Nico Cereghini: "I raduni invernali scaldano il cuore"
Ciao a tutti! Con il freddo e il gelo di questi ultimi giorni, magari con un bel fuoco che crepita nel caminetto la sera, è difficile immaginare che si possa star bene anche sotto una tendina canadese, pronti a passare la notte in mezzo alla neve. Eppure ci sono molti motociclisti che si preparano a partire: c'è l'Agnellotreffen sulle Alpi piemontesi, c'è l'Elefantentreffen in Germania, i raduni invernali chiamano e bisogna andare. Ma perché ci si va? Qual è il fascino di questi gelidi convegni internazionali?
L'Elefantentreffen è arrivato alla sessantaduesima edizione, e questa volta si svolgerà dal 2 al 4 febbraio. La prima edizione risale al lontano 1956, e fu in realtà il raduno dei sidecar militari Zündapp, i famosi KS 601 Gespanne impiegati dall'esercito tedesco nella seconda guerra mondiale, mezzi indistruttibili, soprannominati appunto "elefanti" e discretamente sinistri per la nostra storia. Per fortuna il raduno si è trasformato in seguito in qualcosa di più allegro e popolare, una festa aperta a tutti i tipi di moto e a tutti i motociclisti, e dall'89 si svolge non più al Nürburgring o al Salzburgring, ma ad una sessantina di chilometri da Passavia, in Baviera, più o meno a seicento km da Verona.
Il nostro Agnellotreffen arriva una settimana prima, dal 26 al 28 gennaio. E' solo alla sua quinta edizione, ma va forte. Si svolge nelle Alpi tra Italia e Francia, sotto il colle dell'Agnello appunto, a Pontechianale, provincia di Cuneo, milleseicento metri di quota. La leggenda vuole che sia nato dopo l'esperienza vissuta da un gruppetto di motociclisti italiani che, capitati da quelle parti in pieno inverno, non trovarono un albergo e dovettero passare la notte in tenda. A me pare somigliare un po' troppo, come storia, a quell'altra di Betlemme e della celebre capanna... ma va bene, possiamo anche crederci, l'importante è andarci. Ma quali sono le molle che spingono un motociclista a soffrire nel gelo giorno e notte? Un po' di masochismo sì, naturalmente, ma non soltanto quello.
Le esperienze estreme hanno un certo fascino. Non per tutti, ma per alcuni certamente sì.
Penso alla Dakar, o al Bol d'Or, per parlare di moto, o alla conquista del K2. Non sono tutte uguali: la Dakar nasce dalla passione per la guida fuoristrada, e allora guidare per migliaia di km in posti unici al mondo con una organizzazione alle spalle diventa un sogno. La 24 Ore invece non è tanto l'amore per la guida, ma piuttosto una grande sfida di resistenza e di velocità in pista, al manubrio di una supermoto da corsa.

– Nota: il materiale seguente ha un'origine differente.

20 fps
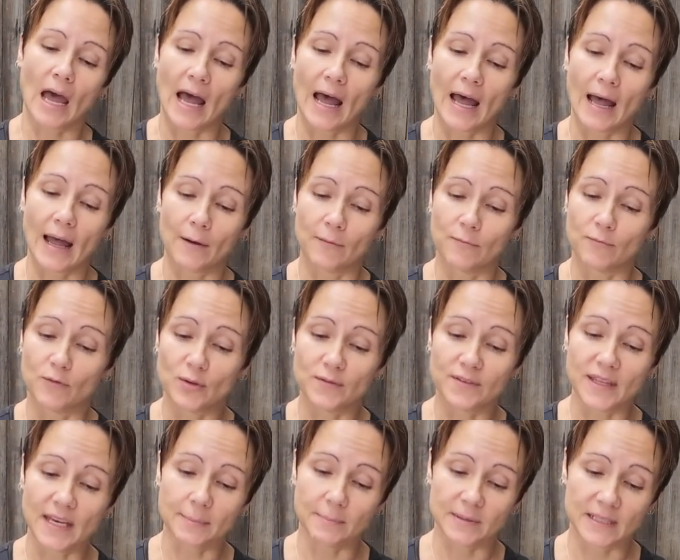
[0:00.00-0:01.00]
Move that
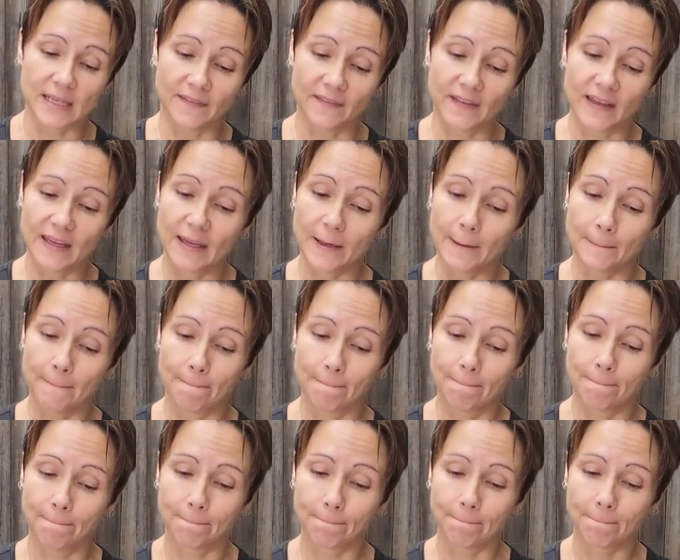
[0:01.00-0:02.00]
down there.
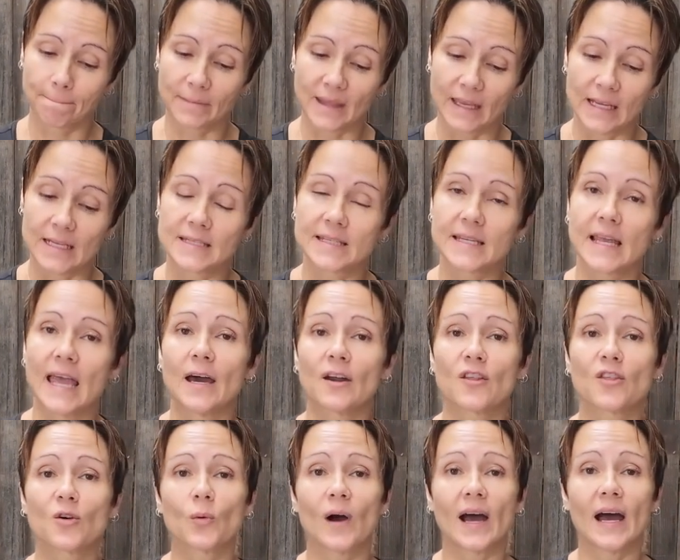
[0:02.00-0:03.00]
It's out of the
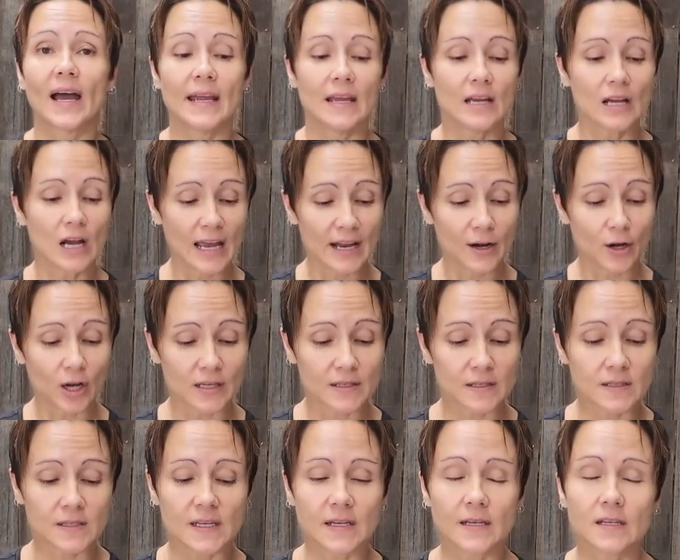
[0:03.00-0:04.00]
way and I can see
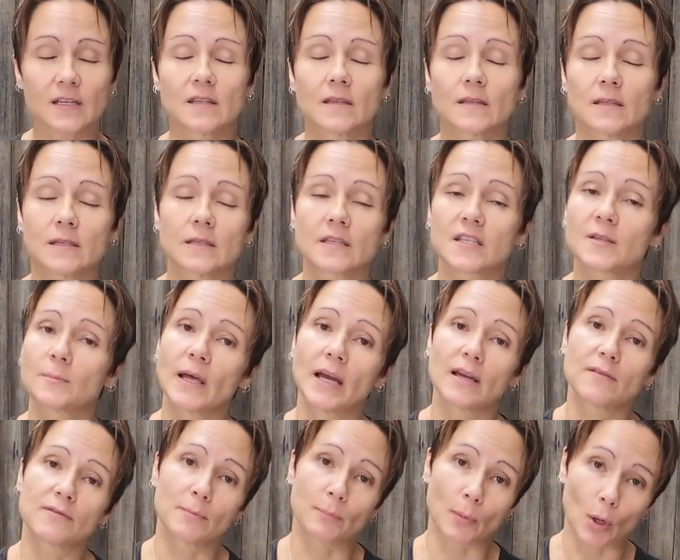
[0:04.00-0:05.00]
the display of the
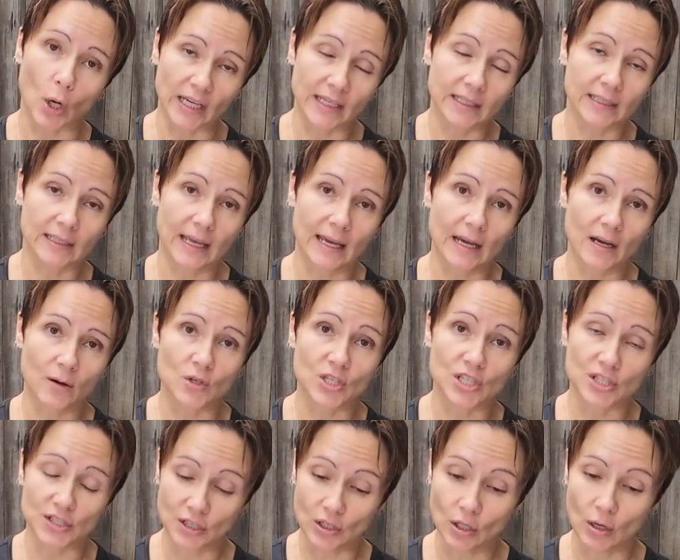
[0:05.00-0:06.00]
bike now, which is a
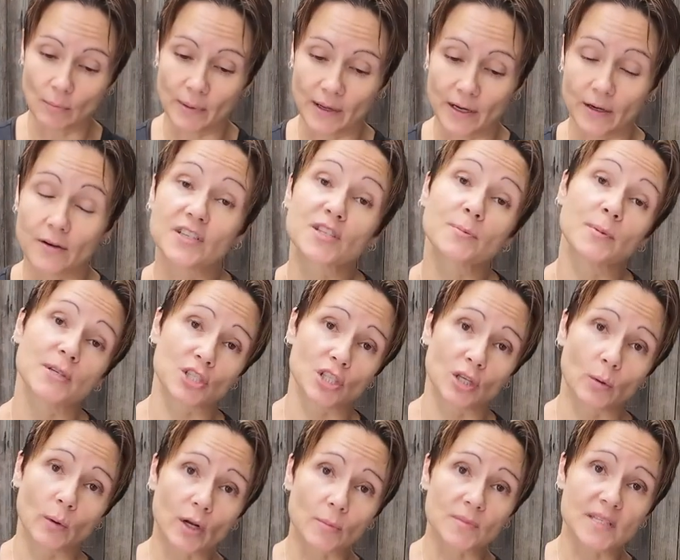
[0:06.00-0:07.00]
lot better, especially when I'm
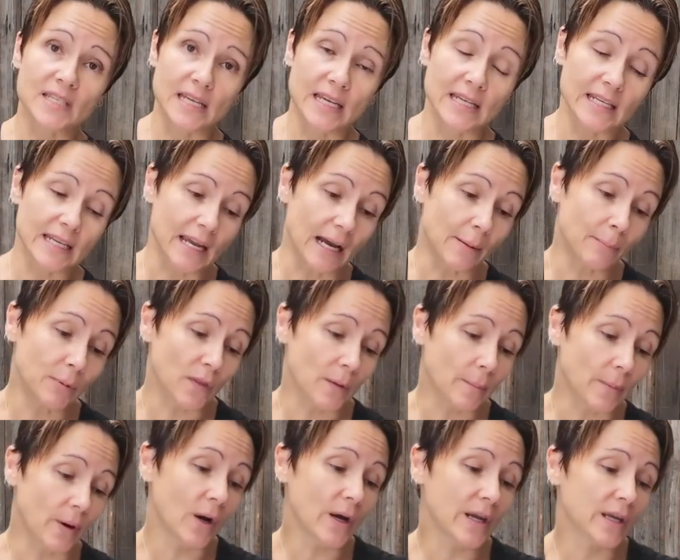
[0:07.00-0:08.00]
standing up on the
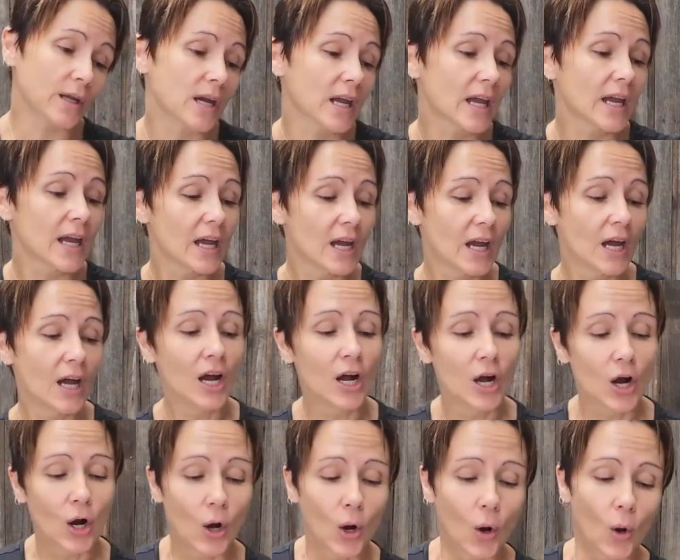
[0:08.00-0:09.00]
bike.
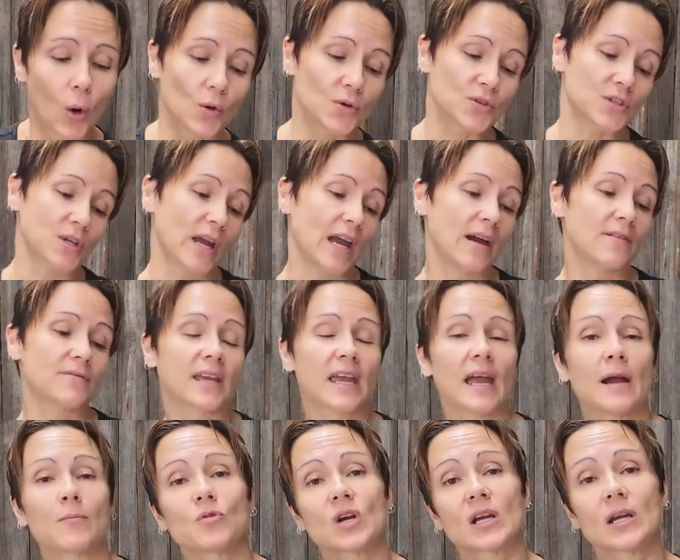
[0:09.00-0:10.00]
Also have the camera,
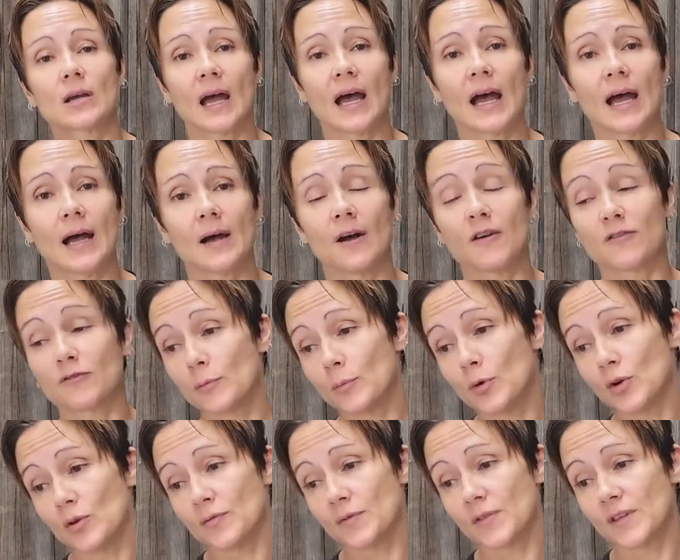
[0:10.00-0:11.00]
I've removed
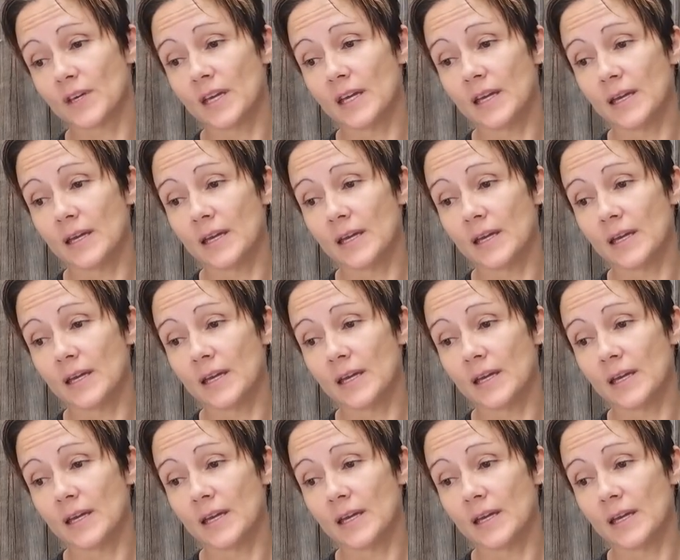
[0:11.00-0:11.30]
the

Mentre il K2 è la passione per la montagna che diventa quasi una ossessione. Ho letto i libri dell'amico Marco Confortola, che è anche un motociclista, e questo appare. Ecco, i raduni invernali non sono così al limite, in fondo sono alla portata di tutti, però contengono gli ingredienti dell'avventura estrema: le condizioni molto difficili, l'impegno fisico e la fatica, i momenti tosti quando stai per crollare e ti domandi chi te lo ha fatto fare. Con il grande, incommensurabile vantaggio di condividere la tua esperienza con tanti altri che ti assomigliano. E nasce un gruppo con forti legami. È una sfida con se stessi, alla fine, e, una volta vinta, diventa tua e resta scolpita nella memoria in tutta la sua suggestione. Ogni anno ti chiama: c'è il Treffen, come faccio a restare a casa, proprio io che lo conosco e l'ho vissuto a fondo?
Nella vita ne ho vissute tante: ho passato molte notti in una tendina montata sulla neve, ho guidato e sono caduto e ho anche forato una gomma sulle strade gelate, ho spinto moto per molti chilometri, ho tentato invano di accendere un fuoco con la legna bagnata per cuocere qualcosa o semplicemente scaldarmi. E sono sicuro che non vi sorprenderà saperlo: tutte queste cose, che lì per lì mi hanno dato parecchio fastidio, restano tra i miei ricordi più belli.
Probabilmente chi ha bisogno di evasione la vede in un altro modo. Io la montagna d'inverno preferisco viverla in altri modi, anche più estremi, ma senza moto.